Search code examples
javascriptstringsubstringindexof

Find position of substring that almost matches


Let's say I have the following text:

const input = `Hello world!

This is a random text.
I don't know...
nd ths lines got som spelling mitsakes`

And I want to find the position of I don't know.... In that case, I could just just do this:

const position = input.indexOf(`I don't know...`)

What I'm having issues with is finding a substring that doesn't perfectly match. This for example wouldn't yield a match:

const position = input.indexOf(`And this line's got some spelling mistakes.`)

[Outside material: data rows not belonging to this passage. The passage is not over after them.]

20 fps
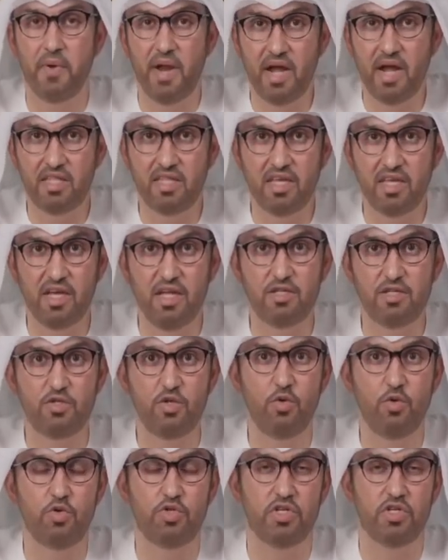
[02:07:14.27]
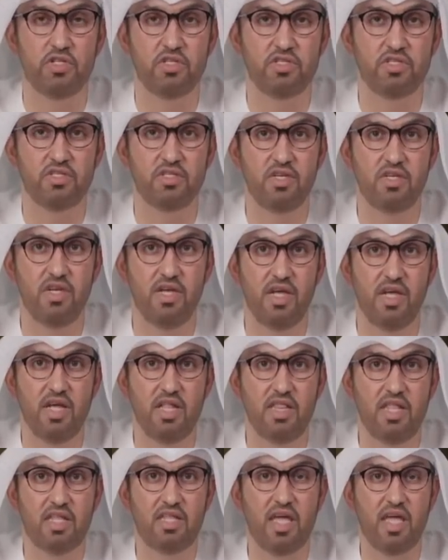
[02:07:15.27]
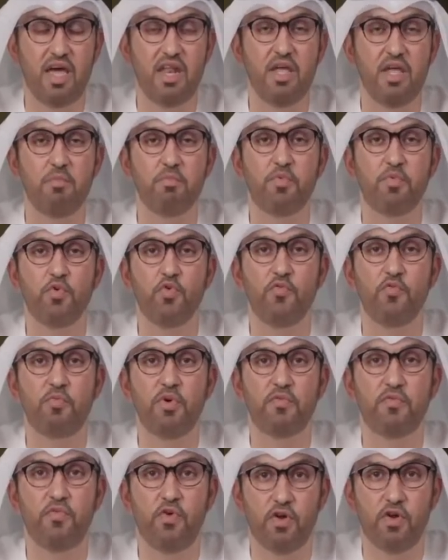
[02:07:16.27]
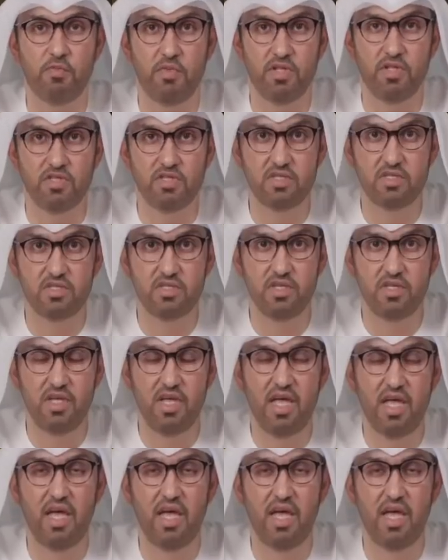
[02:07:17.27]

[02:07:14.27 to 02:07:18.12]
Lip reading: practical solutions that can improve performance,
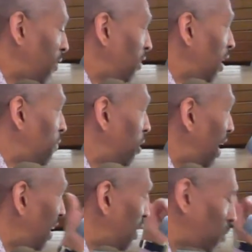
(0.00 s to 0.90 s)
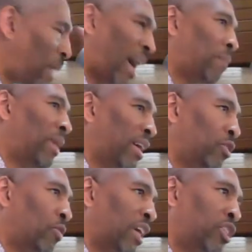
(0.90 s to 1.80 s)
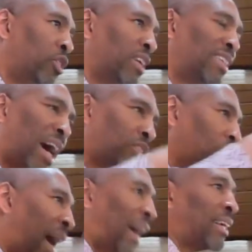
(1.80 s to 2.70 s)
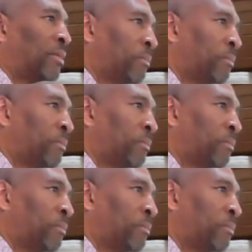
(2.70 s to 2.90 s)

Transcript: If you, if you let his mind be in you, then you can counteract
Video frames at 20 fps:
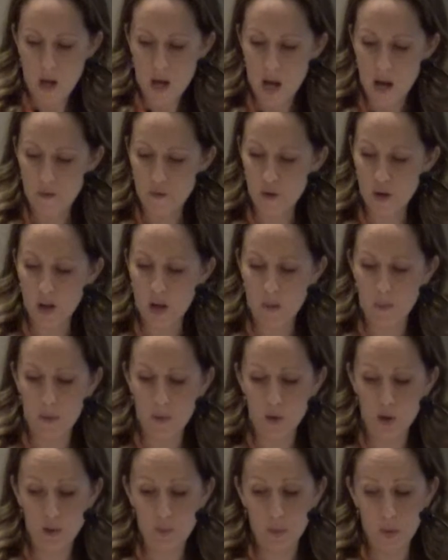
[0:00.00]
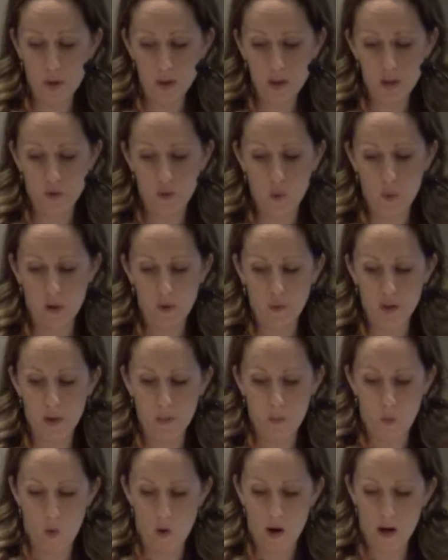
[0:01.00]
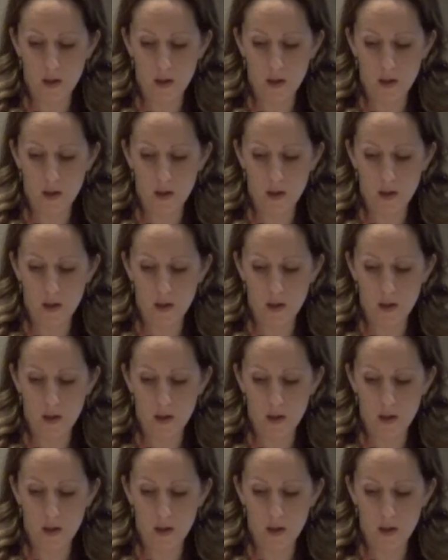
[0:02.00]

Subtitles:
And for a couple good books, if you want to read more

Now what I'm looking for is a way to find a given substring and allow it to differ by a given percentage.

For example:

// Find position that matches by at least 50%:
const position = indexOfSimilar(input, `And this line's got some spelling mistakes.`, 0.5)

// Find position that matches by at least 99%:
const position = indexOfSimilar(input, `And this line's got some spelling mistakes.`, 0.99)

Any ideas how this could be implemented?


Solution

  • As some commenters mentioned about the Levenshtein distance, it could probably be a starting point, by implementing an algorithm based on that. A simpler solution would be to use a sliding window and find the matching substring and its index by the weight of matching pattern in the input string, for example:

    const input = `Hello world!
    
    This is a random text.
    I don't know...
    nd ths lines got som spelling mitsakes`
    
    const match = (input, pattern) => {
      const ids = new Map;
      for (let i = 0; i < input.length; i++) {
        const s = input.slice(i, i + pattern.length);
        const n = [...s].reduce((a, c, i) => (a += (c === pattern[i] ? c.charCodeAt(0) * (i + 1) : 0)), 0);
        ids.set(i, n);
      }
      const matches = [...ids].sort(([, n1], [, n2]) => n2 - n1);
      const [id, n] = matches[0];
      const max = [...pattern].reduce((a, c, i) => a += c.charCodeAt(0) * (i + 1), 0);
      const weight = Math.floor(n / max * 100);
      return {weight, id, slice: input.slice(id, id + pattern.length)};
    };
    
    console.log(match(input, `qwerty uiop`));
    console.log(match(input, `This is a random text.`));
    console.log(match(input, `And this line's got some spelling mistakes.`));

    Sure, the results of this simple solution heavily depends on the length of pattern and matched substring. The Levenshtein distance solution returns more accurate results:

    const input = `Hello world!
    
    This is a random text.
    I don't know...
    nd ths lines got som spelling mitsakes`
    
    const levenshtein = (a, b) => {
       const la = a.length, lb = b.length,
       aa = [...a, 0], ab = [...b, 0],
       map = ab.map(() => [...aa]);
       aa.forEach((v, i) => map[0][i] = i);
       ab.forEach((v, i) => map[i][0] = i);
       for (let j = 1; j <= lb; j++) {
          for (let i = 1; i <= la; i++) {
             const n = a[i - 1] === b[j - 1] ? 0 : 1;
             map[j][i] = Math.min(
                map[j][i - 1] + 1, map[j - 1][i] + 1, map[j - 1][i - 1] + n
             );
          }
       }
       return map[lb][la];
    };
    
    const match = (input, pattern) => {
      const ids = new Map, lp = pattern.length;
      for (let i = 0; i < input.length; i++) {
        const s = input.slice(i, i + lp);
        const n = levenshtein(s, pattern);
        ids.set(i, n);
      }
      const matches = [...ids].sort(([, n1], [, n2]) => n1 - n2);
      const [id, n] = matches[0];
      const weight = Math.floor((lp - n) / lp * 100);
      return {weight, id, slice: input.slice(id, id + lp)};
    };
    
    console.log(match(input, `qwerty uiop`));
    console.log(match(input, `This is a random text.`));
    console.log(match(input, `And this line's got some spelling mistakes.`));